__What is expected__
Give every entry below again, exactly as written, and skip the images.

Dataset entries
········

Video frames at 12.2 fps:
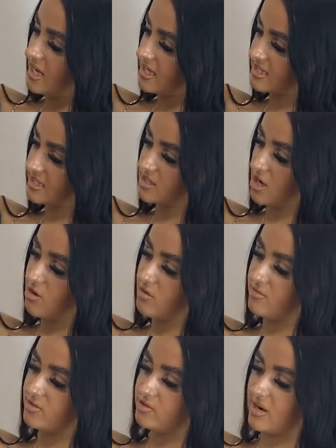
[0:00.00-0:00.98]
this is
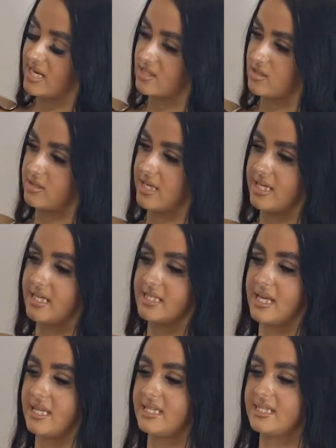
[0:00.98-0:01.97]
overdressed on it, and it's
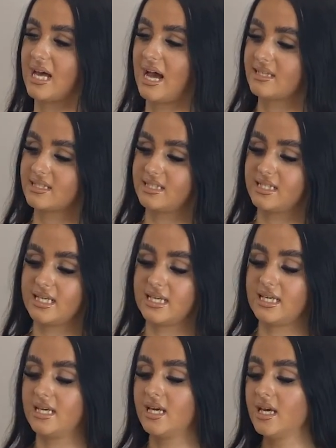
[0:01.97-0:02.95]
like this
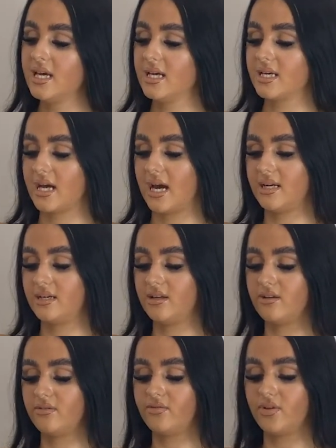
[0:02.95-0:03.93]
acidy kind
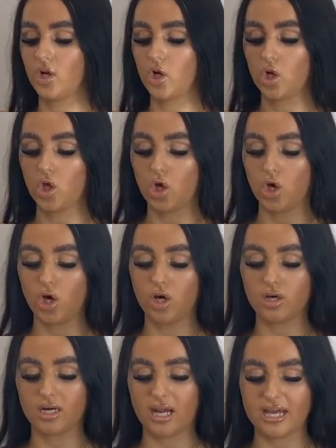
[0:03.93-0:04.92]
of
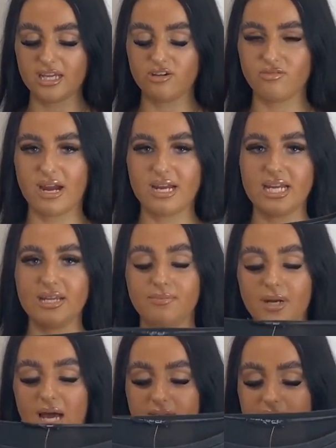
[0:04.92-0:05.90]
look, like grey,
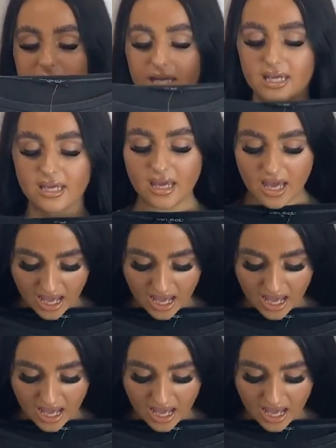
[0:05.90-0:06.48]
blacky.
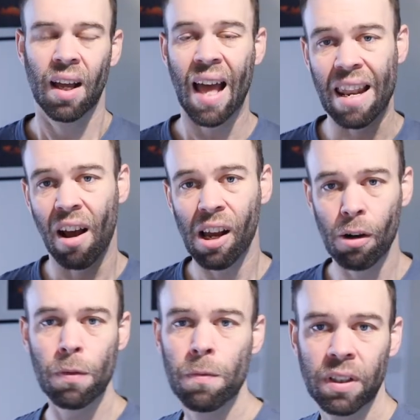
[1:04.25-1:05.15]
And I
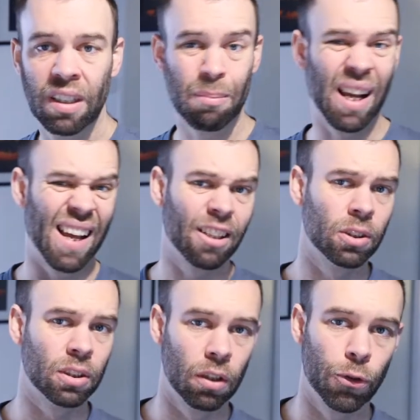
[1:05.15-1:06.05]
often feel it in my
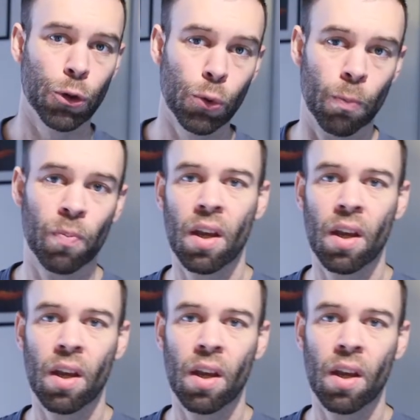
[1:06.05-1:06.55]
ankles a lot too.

········

__Response to this task__
Video frames at 12.2 fps:
[0:00.00-0:00.98]
this is
[0:00.98-0:01.97]
overdressed on it, and it's
[0:01.97-0:02.95]
like this
[0:02.95-0:03.93]
acidy kind
[0:03.93-0:04.92]
of
[0:04.92-0:05.90]
look, like grey,
[0:05.90-0:06.48]
blacky.
[1:04.25-1:05.15]
And I
[1:05.15-1:06.05]
often feel it in my
[1:06.05-1:06.55]
ankles a lot too.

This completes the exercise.